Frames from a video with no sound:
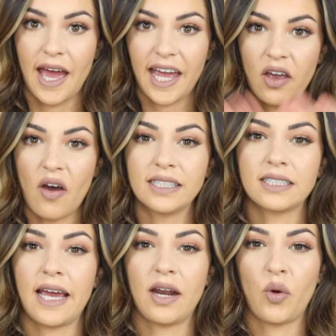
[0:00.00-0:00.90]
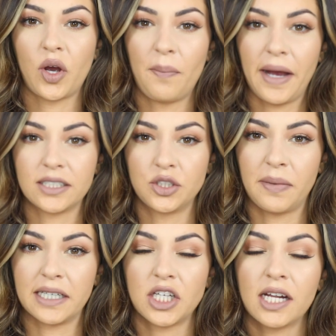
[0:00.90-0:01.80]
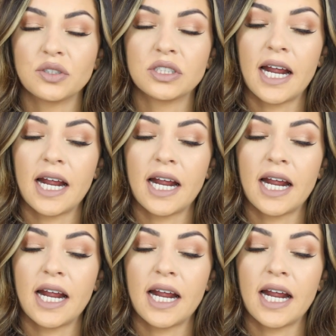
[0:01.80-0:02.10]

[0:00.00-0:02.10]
Hey guys, and welcome back to my channel.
################
What you need to do
Omit the pictures. Transcribe word for word the lines from the one containing "[0:00.00-0:00.90]" through the end of the listing, inclusive.

Finished task
[0:00.00-0:00.90]
[0:00.90-0:01.80]
[0:01.80-0:02.10]

[0:00.00-0:02.10]
Hey guys, and welcome back to my channel.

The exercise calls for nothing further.